カーブスエッセイ大賞2018結果発表

作品詳細

佳作

「伝えたい~家族のためにできること~」

和子様(78歳) カーブスガーデンモール木津川(カーブス歴:9年)

カーブスとの出会いは人それぞれ、続ける理由も皆違う。私は娘から言葉以上のメッセージを受け取り、入会してもうすぐ8年半を迎える。
 昨年のカーブスエッセイで佳作賞、カーブスマガジンで【カーブスの風景】に掲載してもらった娘とはまた違った視点で、私生活を通して得た筋トレの大切さと続ける理由を伝えたいと思い、投稿した。
 私がカーブスに入会するきっかけとなったのは、医療事故に遭った娘が筋トレによって心も体も救われたことだった。娘は人間ドックで飲んだバリウムが虫垂に入り、破裂。緊急手術を受けた。術後は腹部や背中の痛みが消えず、何年もの間、耐えて過ごしてきたのだった。医者からは筋肉をつけるように言われていたようで、たまたま出会った人からカーブスを知り、半信半疑で筋トレを始めた娘が3か月で変わり始めた。痛み止めをもらうために通院していた医者とは縁が切れたという。「薬が要らなくなった。」と笑うその裏に、苦しんできた日々を思わずにはいられなかった。
 どん底の日々を送ってきた娘を救ってくれた「カーブス」ってどんなところ?興味があり、入会してみた。私は娘ほどの成果は感じられなかったが、なんとなく体が軽くなるし気持ちがいいので続けていた。そんな単調な私の日々に突然、大きな出来事が襲いかかった。これといった病気をしたことがなかった主人が脳梗塞を発症。その時、娘家族は遠方にいて連絡が取れない状態だったので、救急車での搬送から集中治療室での付き添い、入院手続きと準備、主人がやり残した仕事の処理や書類整理、自宅のリフォームなど、私がやるしかなかった。必死で走り回った。
 主人は重傷で、一命はとりとめたものの重度の障害が残った。この出来事から私の生活は一変したのだった。リハビリテーションで入院する主人の顔を見るため、毎日バスと電車を乗り継いで通った片道1時間半の道のり。心が折れてしまいそうになる時もあったが、今思うと、あの時誰にも頼らずにあんなに動けたのは、カーブスで鍛えてきたからではないだろうか。
 「なんとかやれる。

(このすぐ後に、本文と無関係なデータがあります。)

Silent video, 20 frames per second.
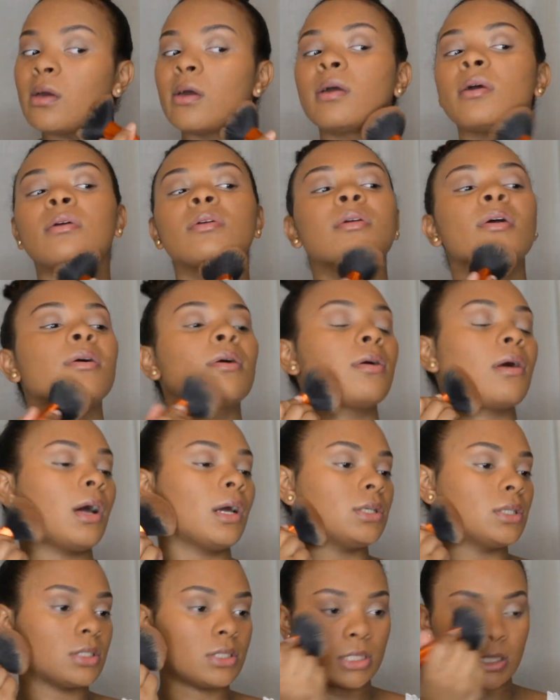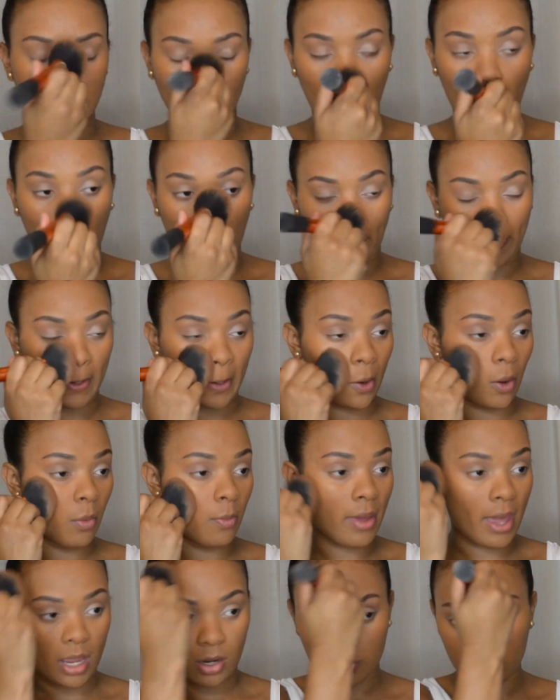And y'all, I just did something so
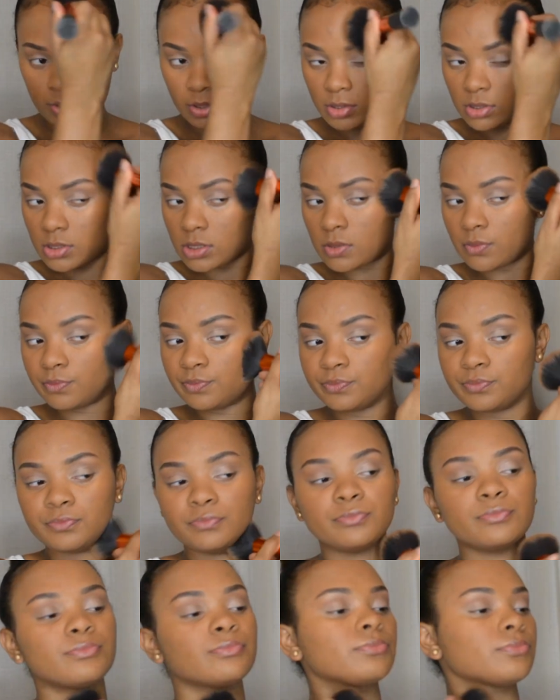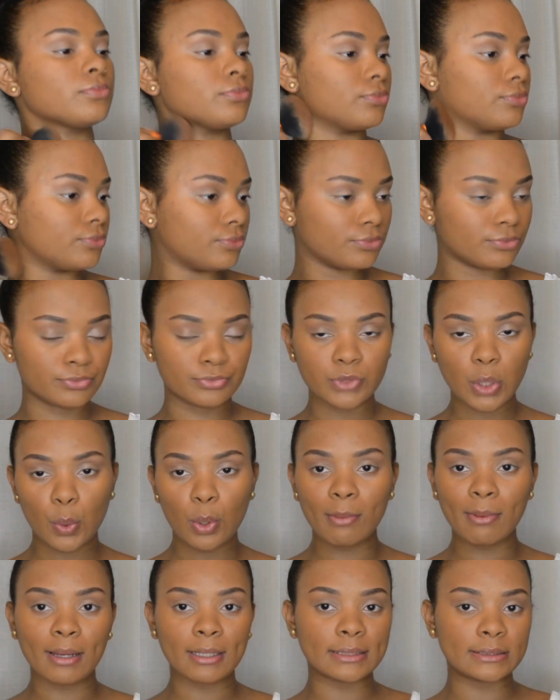backwards.
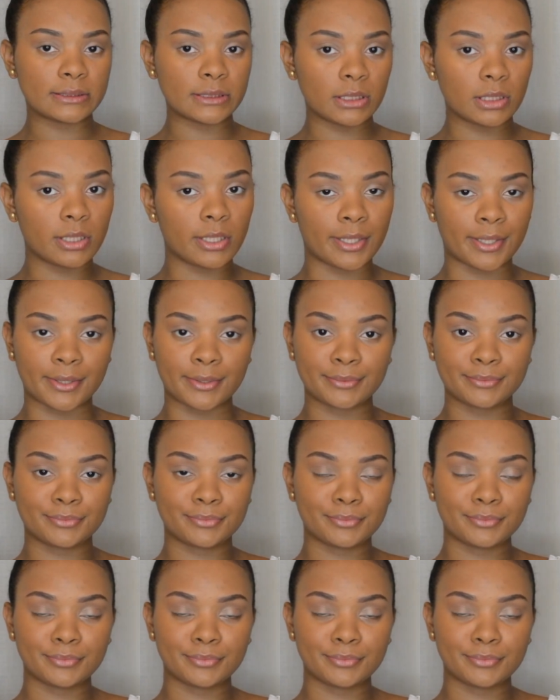Where gonna still at?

」という自信と動ける体が私の気持ちを奮い立たせていたのだろう。これといって筋トレの成果を感じることがなかった私だったが、気づかない間に元気な体を手に入れていたのだ。大袈裟だが、私にとって筋トレは「先の備え」であり、「保険」に入っているようなものだったのだ。初めて筋トレをしていて良かったと感じた。それはカーブスに入会してから3年余りの出来事だった。
 自分の体験から筋トレを通して「自分の体も家族も守っていこうよ。」と伝えたい。妻であり、母であり、5人の孫のおばあちゃんという大役を担っている私が元気でいるということは、自分のためだけではなく、かけがえのない家族のためにもなっている。
 「筋トレは大事だよ。」の言葉の前に、まず私が元気でいよう。私の姿を見て、大切なことは何かを知ってもらいたい。そして「あなたの元気の秘訣は何?」って声をかけてもらうことが私の目標だ。
 5年前、「残念ながら重症です。」と医者から告げられた主人は、周りに励まされ、新しい治療にも挑戦し、今ひとりでトイレに立っている。そして今日も新聞を読みながら、大好きなコーヒーを片手に、やさしい笑顔で見送ってくれる。「カーブスやな。気をつけてゆっくり行っておいで!」と。